◆ **Provided information**:

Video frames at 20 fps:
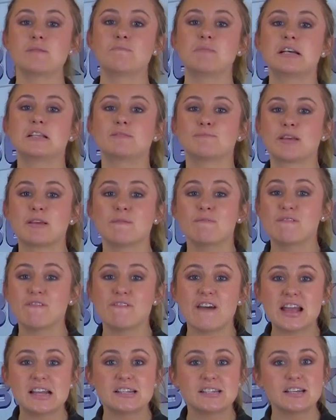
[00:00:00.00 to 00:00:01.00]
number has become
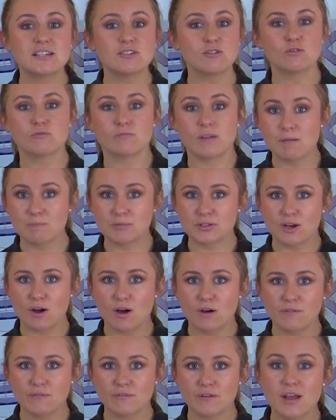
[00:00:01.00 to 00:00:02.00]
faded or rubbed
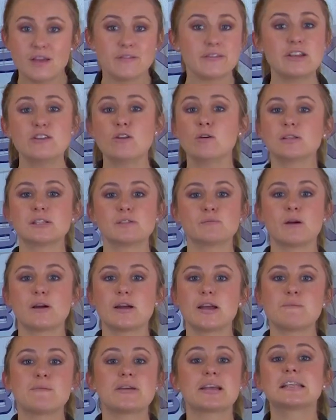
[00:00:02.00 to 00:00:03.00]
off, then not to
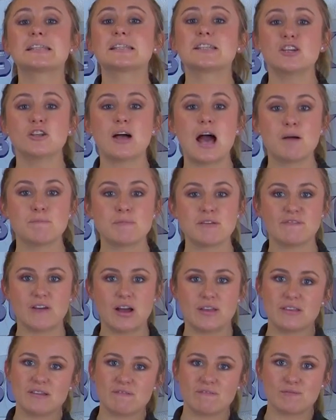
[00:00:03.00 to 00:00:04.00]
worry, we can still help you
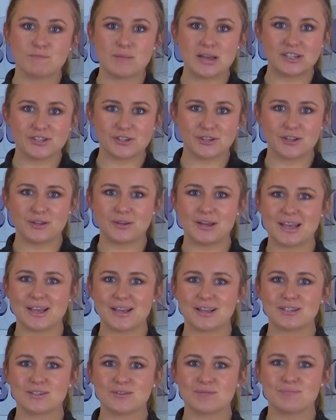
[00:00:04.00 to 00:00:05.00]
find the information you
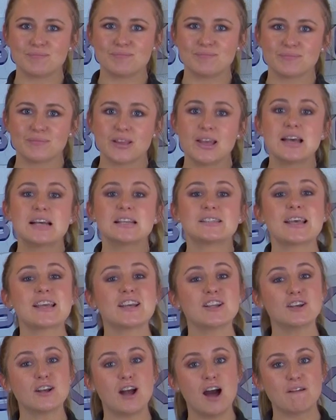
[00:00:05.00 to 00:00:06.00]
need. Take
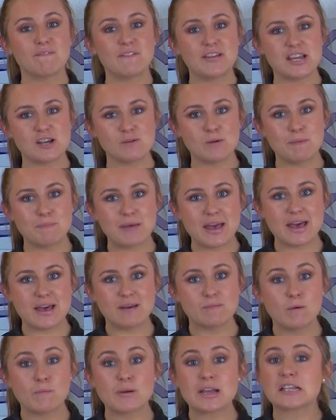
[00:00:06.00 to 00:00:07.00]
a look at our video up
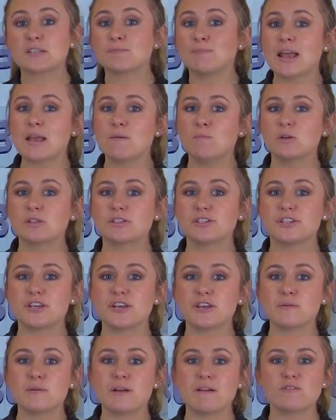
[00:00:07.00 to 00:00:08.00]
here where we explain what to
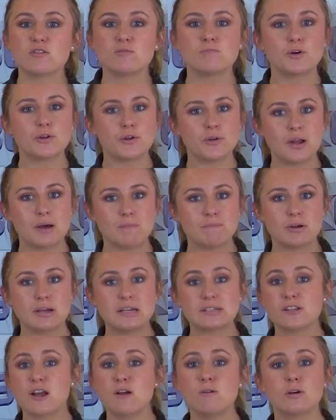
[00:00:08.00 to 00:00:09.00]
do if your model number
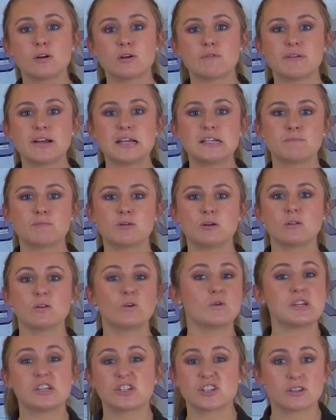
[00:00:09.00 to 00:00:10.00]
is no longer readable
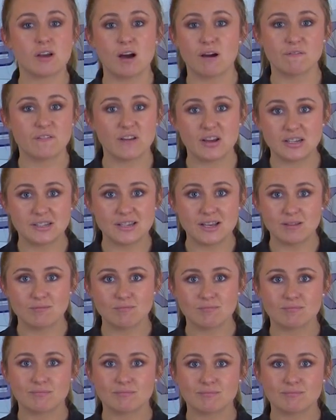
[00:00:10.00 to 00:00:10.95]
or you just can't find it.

◆ **What is needed**: Find the line containing "[00:00:06.00 to 00:00:07.00]" in the records above and restate it, and each line after it through the end, word for word, dropping the pictures.

◆ **Finished exercise**:
[00:00:06.00 to 00:00:07.00]
a look at our video up
[00:00:07.00 to 00:00:08.00]
here where we explain what to
[00:00:08.00 to 00:00:09.00]
do if your model number
[00:00:09.00 to 00:00:10.00]
is no longer readable
[00:00:10.00 to 00:00:10.95]
or you just can't find it.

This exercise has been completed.